(Collected data entries)

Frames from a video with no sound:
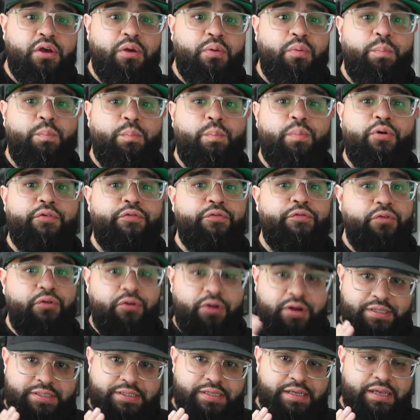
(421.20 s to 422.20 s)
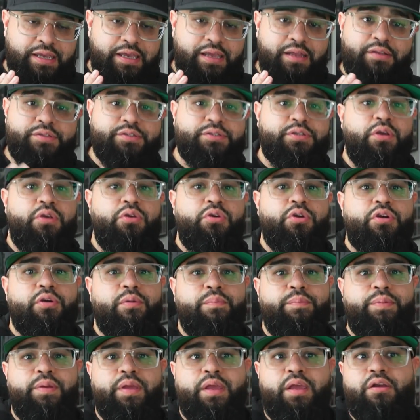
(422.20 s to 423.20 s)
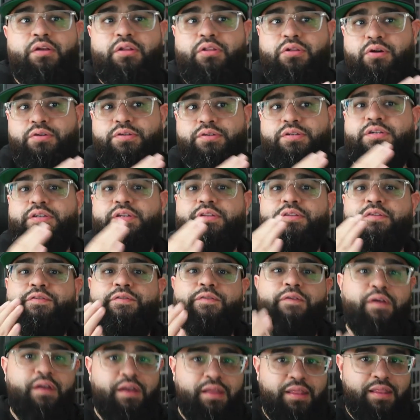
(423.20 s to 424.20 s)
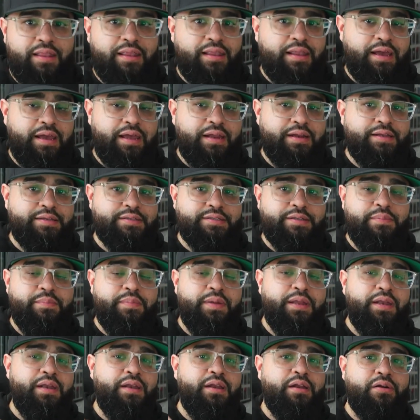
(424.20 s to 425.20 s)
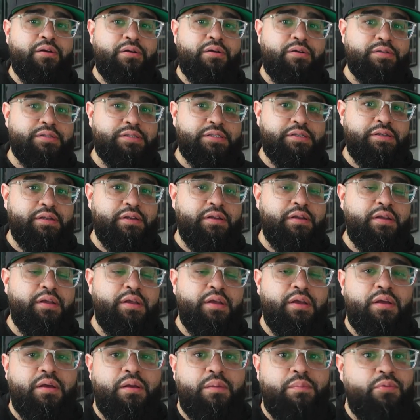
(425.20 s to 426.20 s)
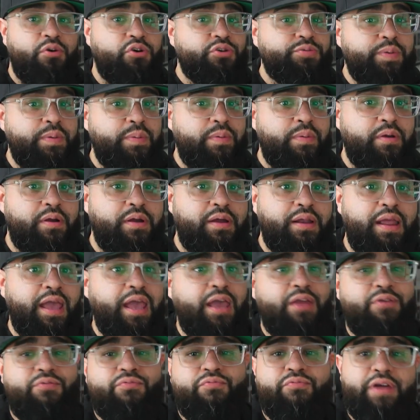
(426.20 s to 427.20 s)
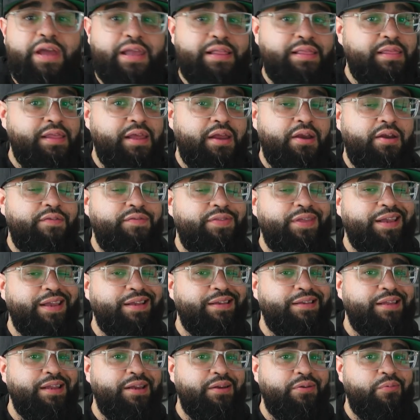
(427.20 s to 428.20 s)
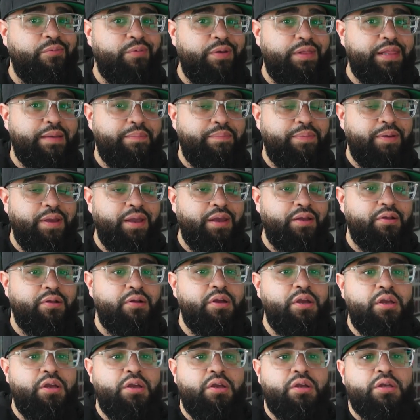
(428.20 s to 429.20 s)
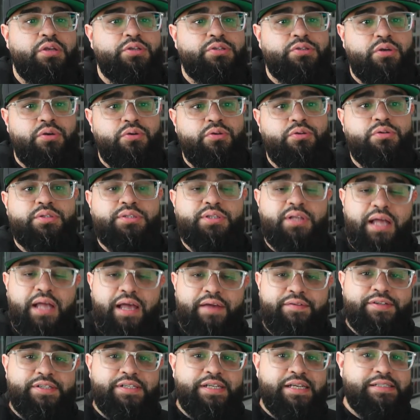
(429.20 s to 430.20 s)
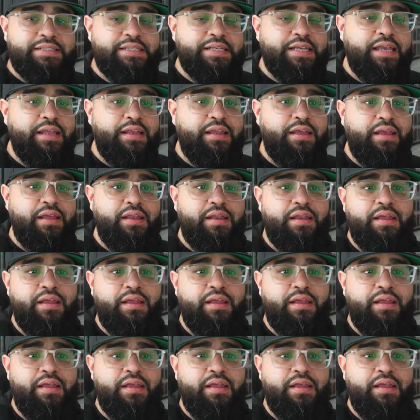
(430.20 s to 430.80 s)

before 10 so you could be closer to the front of the line, because the minute it goes in, most people are going to head right there if they didn't win that panel. So you still have a chance to get in.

» **TASK**:
Give the data again exactly as it appears, but without any images.

» **ANSWER AREA**:
Frames from a video with no sound:
(421.20 s to 422.20 s)
(422.20 s to 423.20 s)
(423.20 s to 424.20 s)
(424.20 s to 425.20 s)
(425.20 s to 426.20 s)
(426.20 s to 427.20 s)
(427.20 s to 428.20 s)
(428.20 s to 429.20 s)
(429.20 s to 430.20 s)
(430.20 s to 430.80 s)

before 10 so you could be closer to the front of the line, because the minute it goes in, most people are going to head right there if they didn't win that panel. So you still have a chance to get in.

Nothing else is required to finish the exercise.